Manchmal kommen diese Momente, in denen Sebastian Bayer sich fragt, ob das alles noch in die richtige Richtung läuft. „In meiner Altersklasse gibt es in Deutschland vier, fünf Leute, die das machen können, was ich mache. In der freien Wirtschaft würden sich alle um uns reißen. Ich aber habe seit 2016 nicht einmal einen Inflationsausgleich erhalten, verdiene deutlich weniger als ein Grundschullehrer, bekomme nur befristete Arbeitsverträge und bin bei locker 50 Arbeitsstunden pro Woche rund 100 Tage im Jahr unterwegs. Da macht man sich für die weitere Zukunft seine Gedanken“, sagt der 38-Jährige.

Sebastian Bayer erstmals Trainer bei Olympia
Sebastian Bayer, oben mit seinem Trainerkollegen Julian Reus (Foto oben), war in Paris erstmals als Trainer bei Olympia.

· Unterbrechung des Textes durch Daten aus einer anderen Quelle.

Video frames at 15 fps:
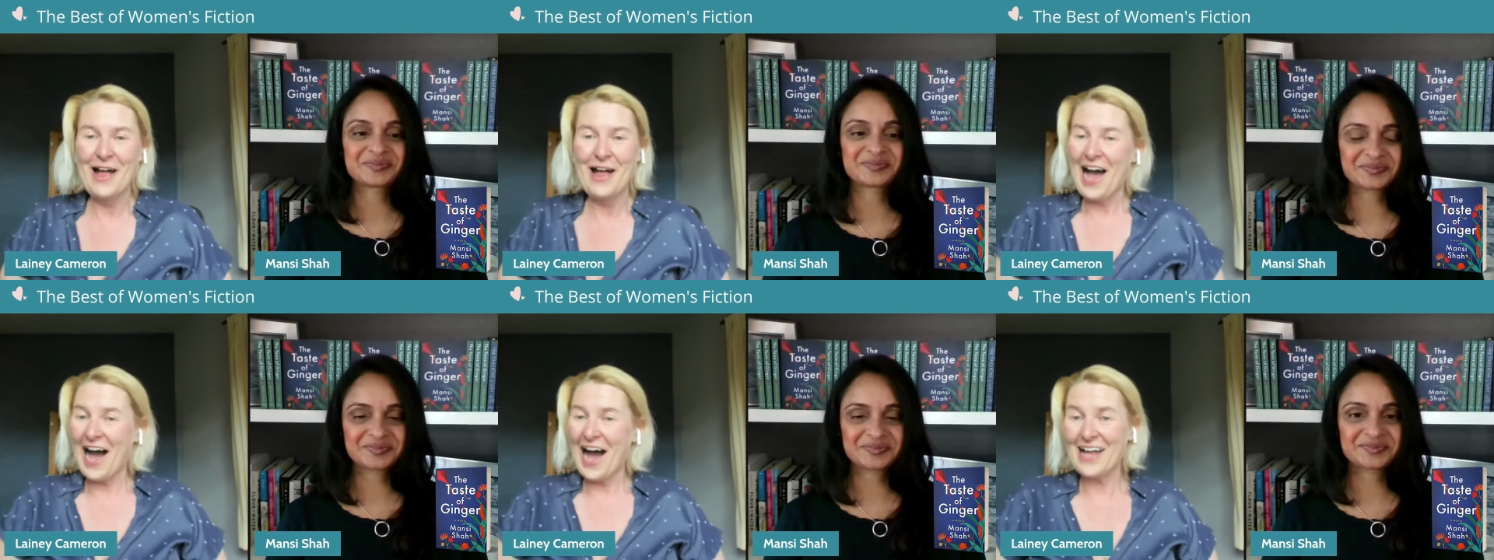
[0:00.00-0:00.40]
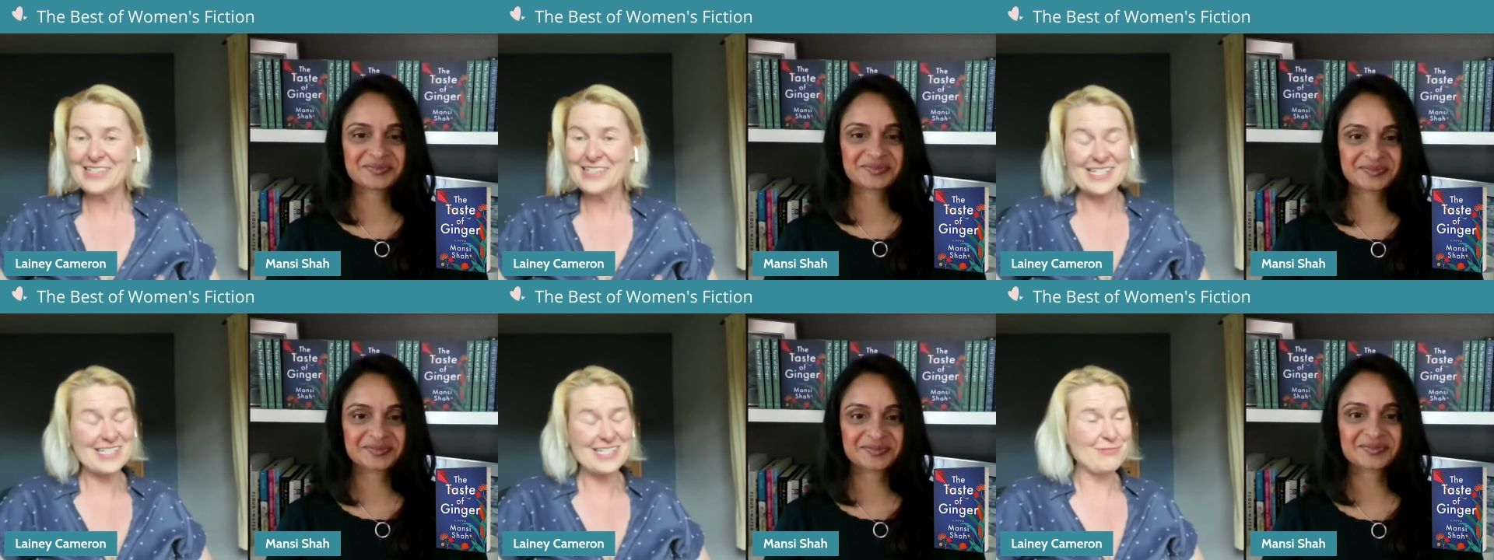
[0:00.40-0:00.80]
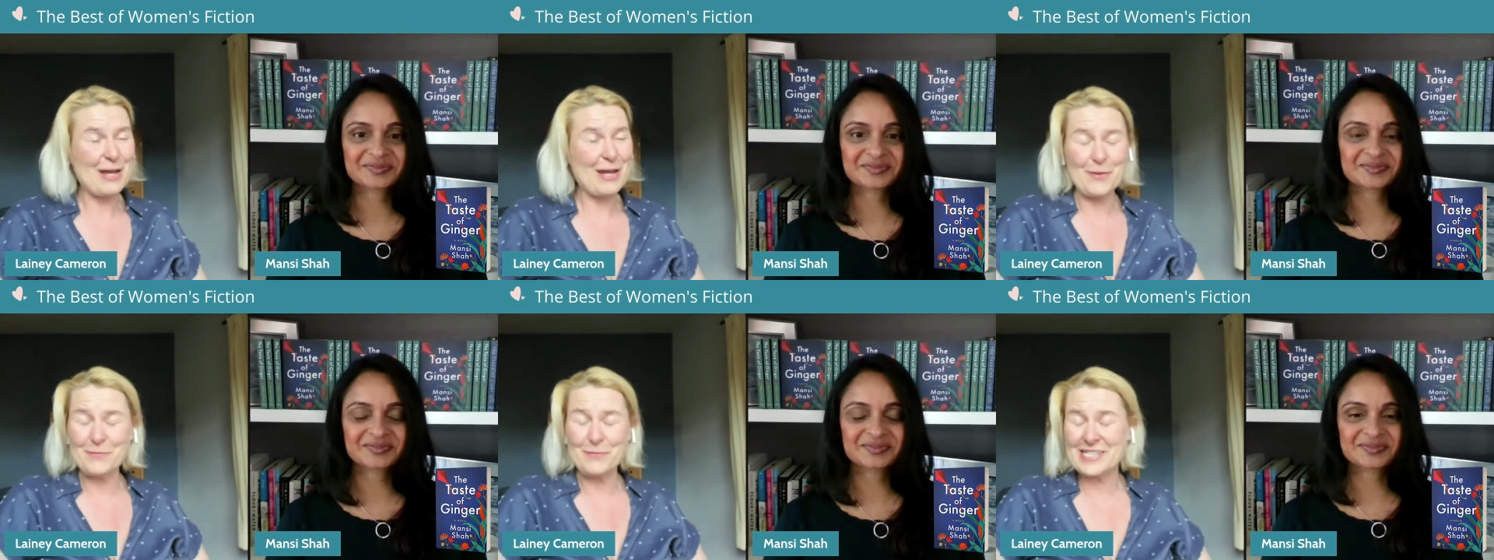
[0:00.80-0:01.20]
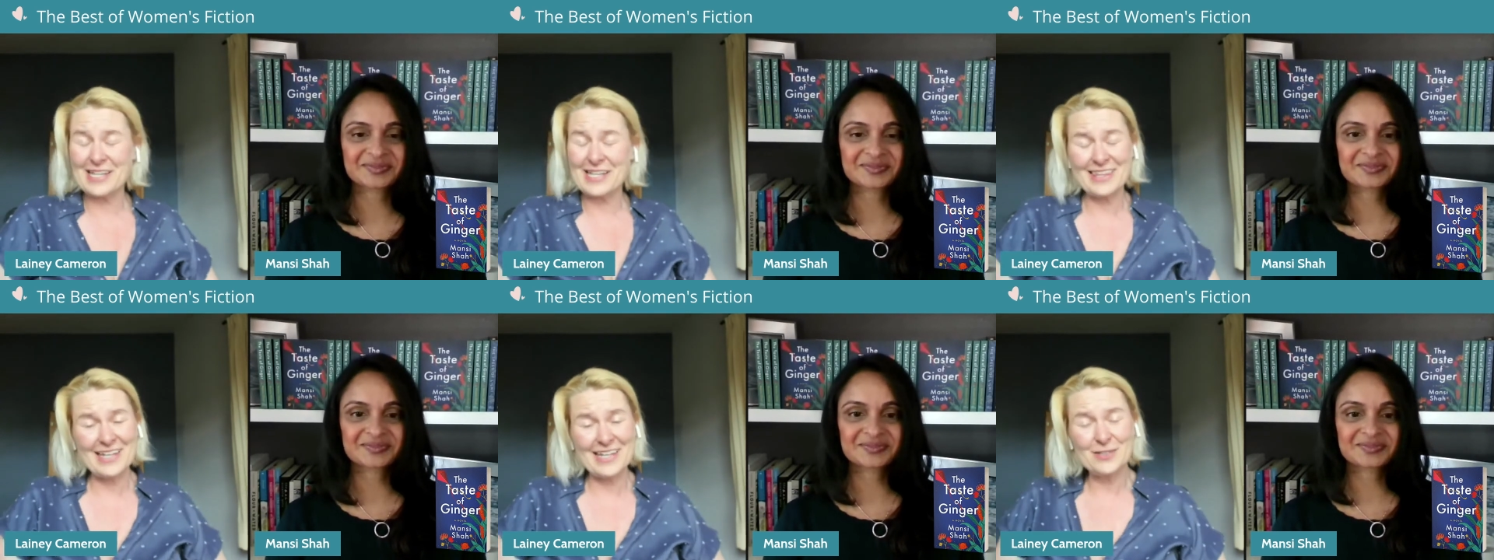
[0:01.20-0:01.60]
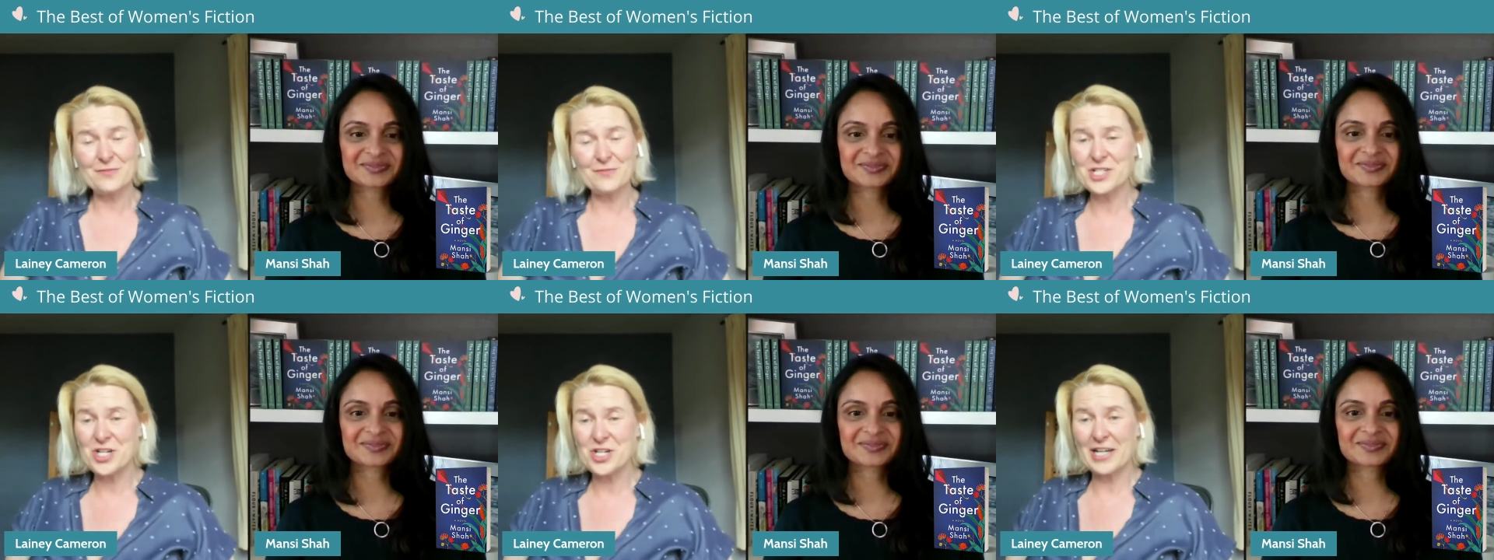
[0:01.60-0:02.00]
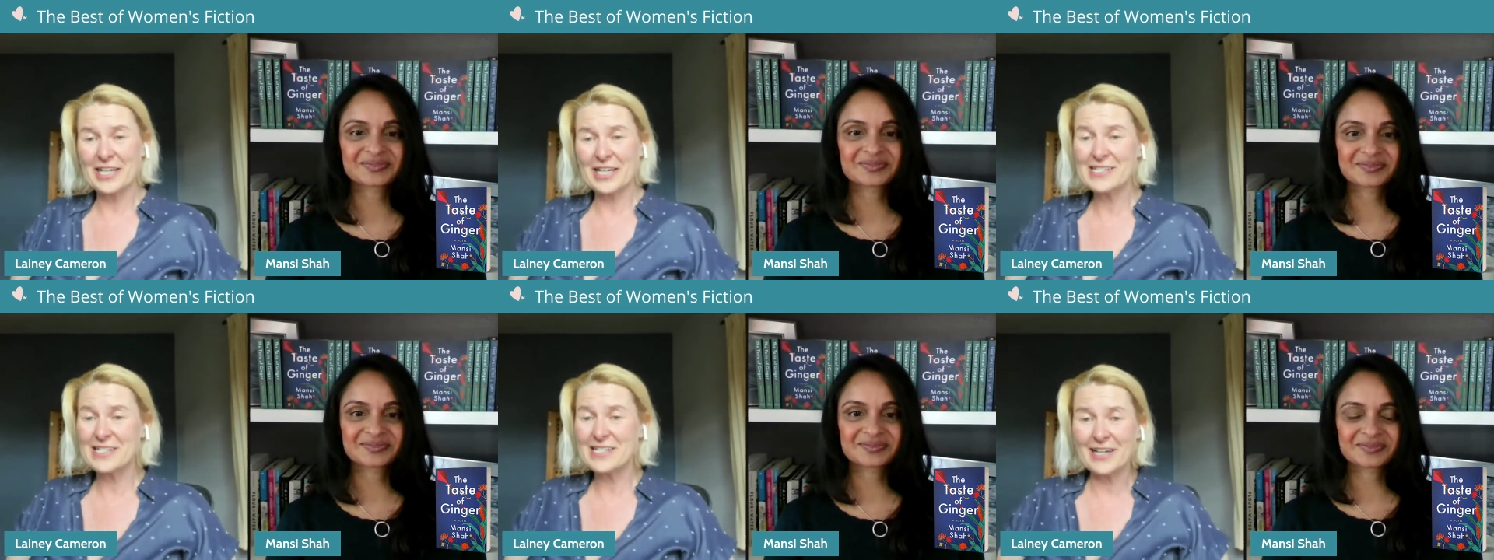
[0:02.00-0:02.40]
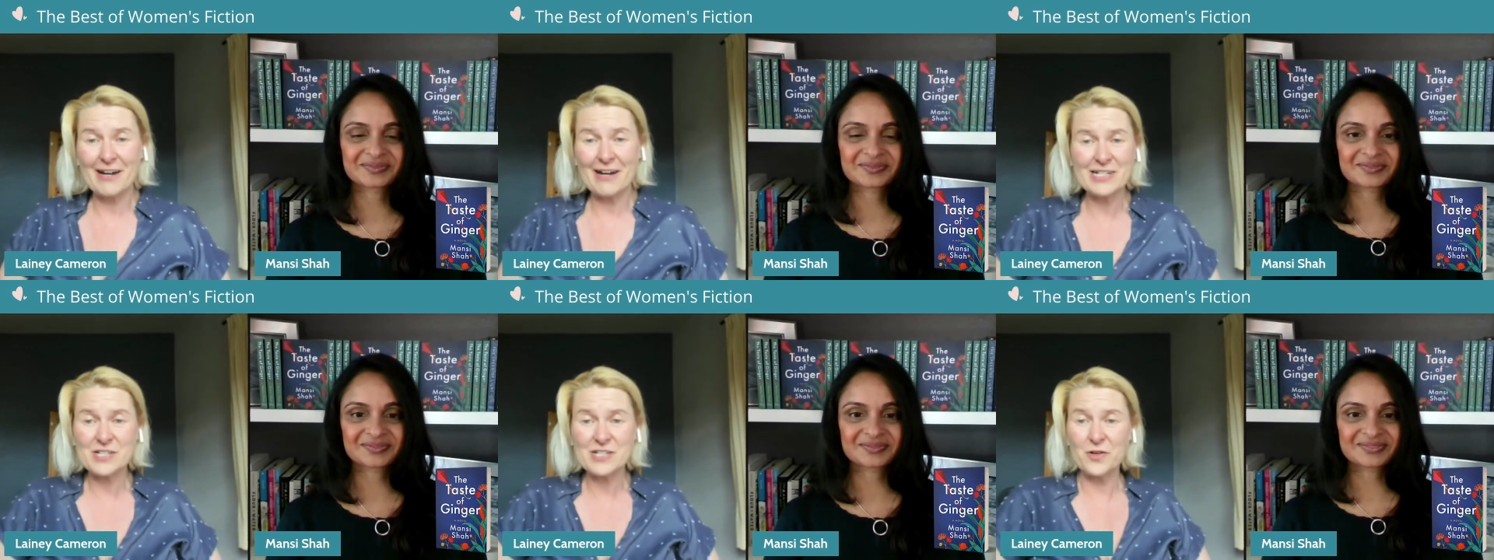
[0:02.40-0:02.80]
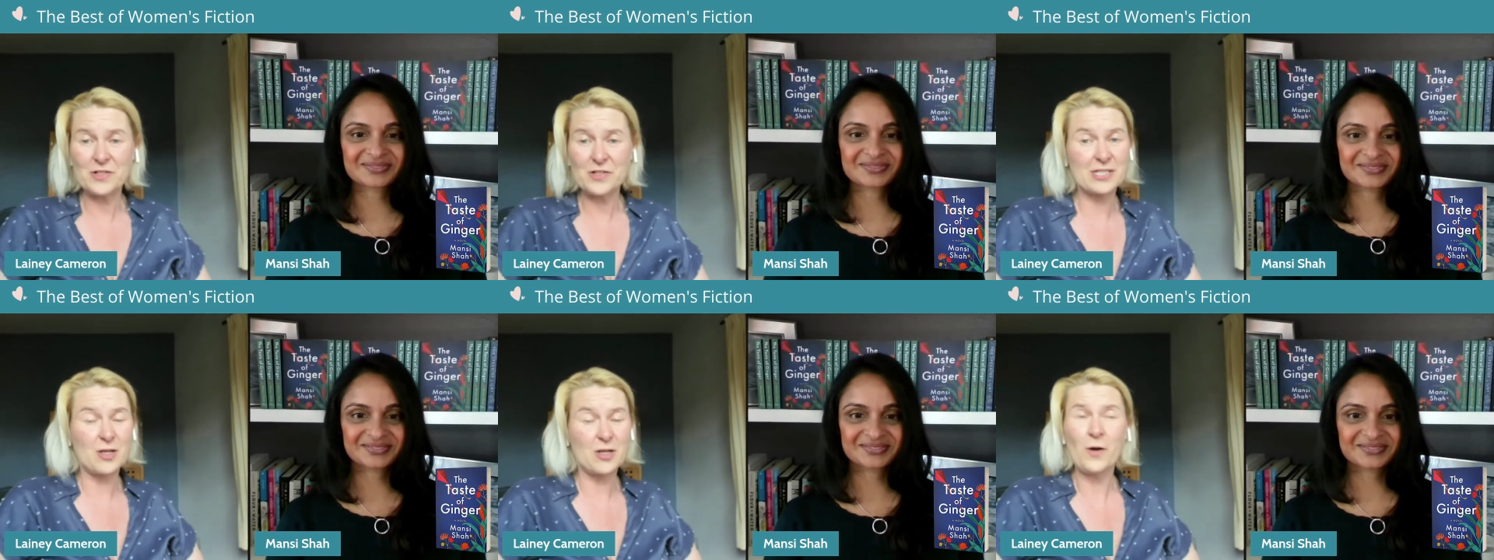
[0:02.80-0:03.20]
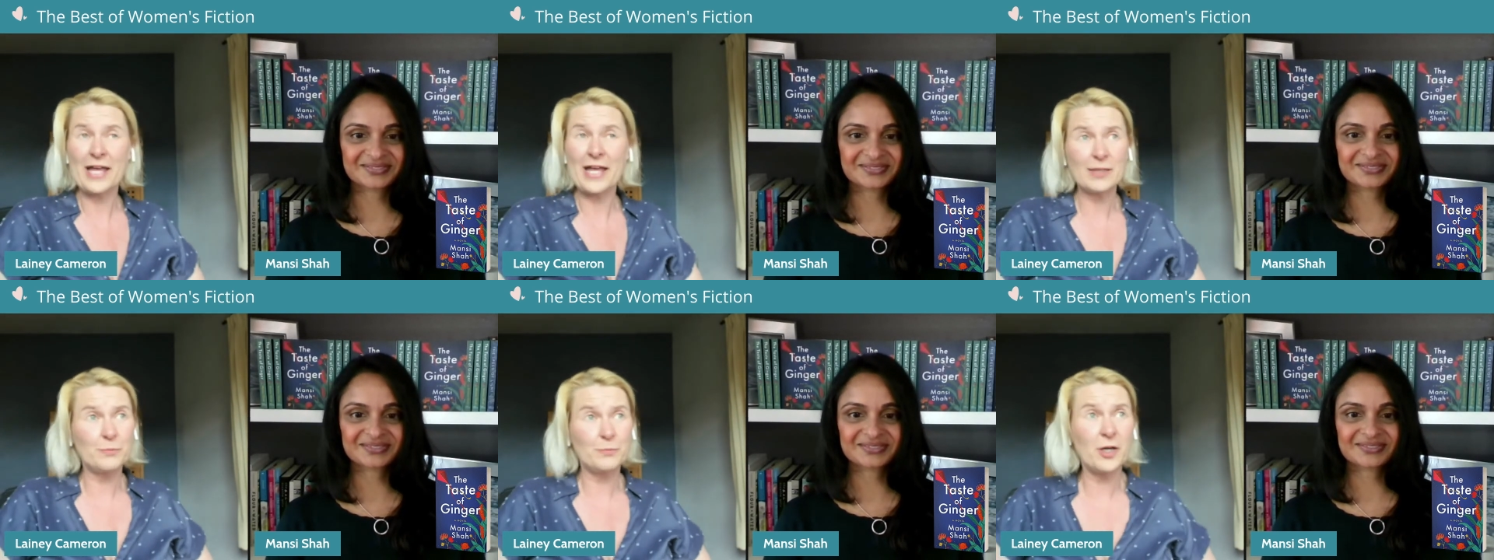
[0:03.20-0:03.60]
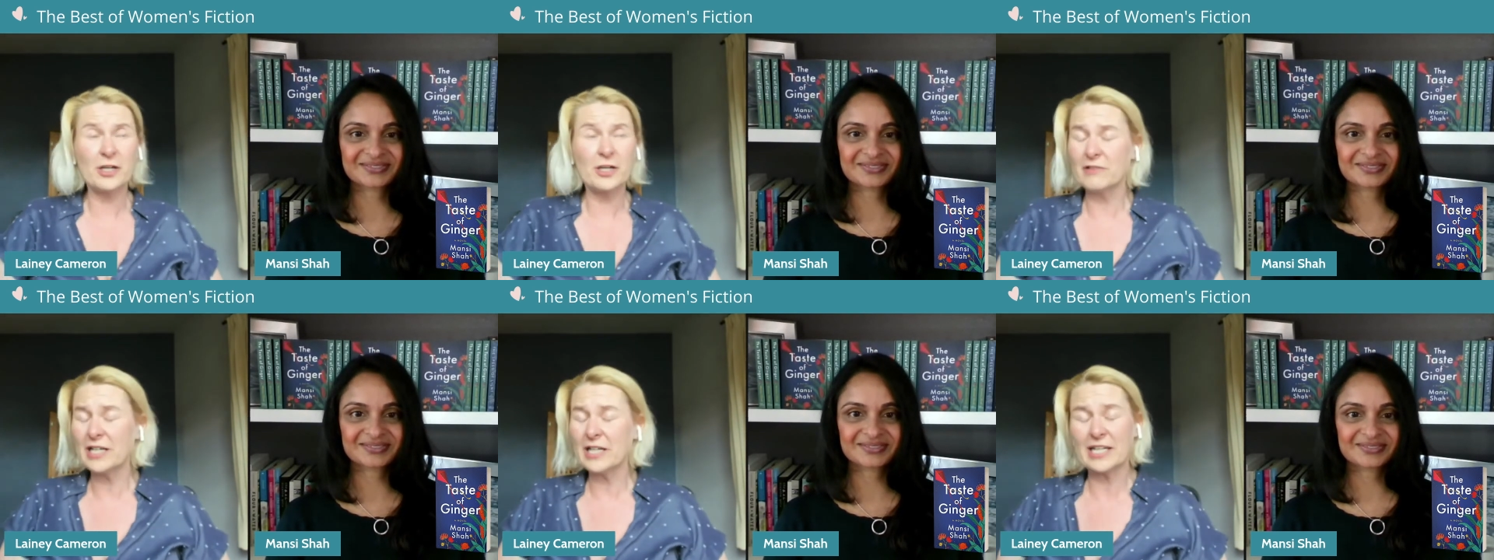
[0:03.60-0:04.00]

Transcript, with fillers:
Speaker 1: I'll just wrap up by saying thank you for joining us and encourage folks, go get the book and read it.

Wer nun fürchtet, hier eine Klageschrift lesen zu müssen, kann aufatmen. Sebastian war in seiner aktiven Karriere ein Weltklasse-Weitspringer (Bestleistung 8,71 Meter), holte dreimal EM-Gold, 2008 in Peking und 2012 in London vertrat er Deutschland bei Olympischen Spielen. Nachdem er 2018 seine Karriere wegen anhaltender Knieprobleme beenden musste, übernahm der Diplom-Trainer beim HSV, wo er Ehrenmitglied ist, die Stelle des Leistungssport-Koordinators. Seit 2021 ist er am Bundesstützpunkt Mannheim als Bundestrainer angestellt. Er ist keiner, der über alles meckert, aber sehr wohl ein Mensch, der deutlich und offen seine Meinung sagt. Und als sporting ihn um eine Rückschau auf Olympia in Paris aus Trainersicht bat, sagte er sofort zu – unter der Prämisse, eine ehrliche Bestandsaufnahme machen zu können.

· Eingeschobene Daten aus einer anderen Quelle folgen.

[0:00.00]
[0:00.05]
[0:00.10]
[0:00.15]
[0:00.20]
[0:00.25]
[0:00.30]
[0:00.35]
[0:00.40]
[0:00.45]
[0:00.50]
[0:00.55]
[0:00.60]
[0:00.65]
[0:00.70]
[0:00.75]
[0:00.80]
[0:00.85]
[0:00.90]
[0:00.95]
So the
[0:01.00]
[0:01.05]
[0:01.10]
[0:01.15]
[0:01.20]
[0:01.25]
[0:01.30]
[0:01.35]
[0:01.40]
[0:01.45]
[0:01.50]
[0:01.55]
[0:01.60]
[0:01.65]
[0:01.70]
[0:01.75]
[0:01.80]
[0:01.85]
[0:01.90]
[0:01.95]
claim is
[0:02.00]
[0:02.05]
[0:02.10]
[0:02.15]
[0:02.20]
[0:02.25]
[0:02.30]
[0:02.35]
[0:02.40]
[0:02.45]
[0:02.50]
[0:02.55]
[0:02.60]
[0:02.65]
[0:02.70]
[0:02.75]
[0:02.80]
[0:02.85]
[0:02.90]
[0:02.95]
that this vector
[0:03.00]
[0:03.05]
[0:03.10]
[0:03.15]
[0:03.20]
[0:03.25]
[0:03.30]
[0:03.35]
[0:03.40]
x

Als sich die deutschen 4×100-Meter-Sprintstaffeln Anfang Mai auf den Bahamas die Tickets für Paris sicherten, stand auch für Sebastian die Teilnahme fest. „Wir sind ein Viererteam, bestehend aus Julian Reus aus Hanau als Kopf des Teams, Alexander John aus Leipzig, David Corell aus Frankfurt und mir, die sich um die kurzen Sprint- und Hürdendisziplinen kümmern. Sobald zwei Staffeln qualifiziert sind, sind wir auch dabei“, erklärt er. Für die HSV-Staffelsprinter Owen Ansah (23) und Lucas Ansah-Peprah (24) und auch Weitspringer Simon Batz (21) bedeutete das, dass ihr Heimtrainer sie bei Olympia vor Ort begleiten würde – ein Privileg, das längst nicht alle Athlet*innen genießen.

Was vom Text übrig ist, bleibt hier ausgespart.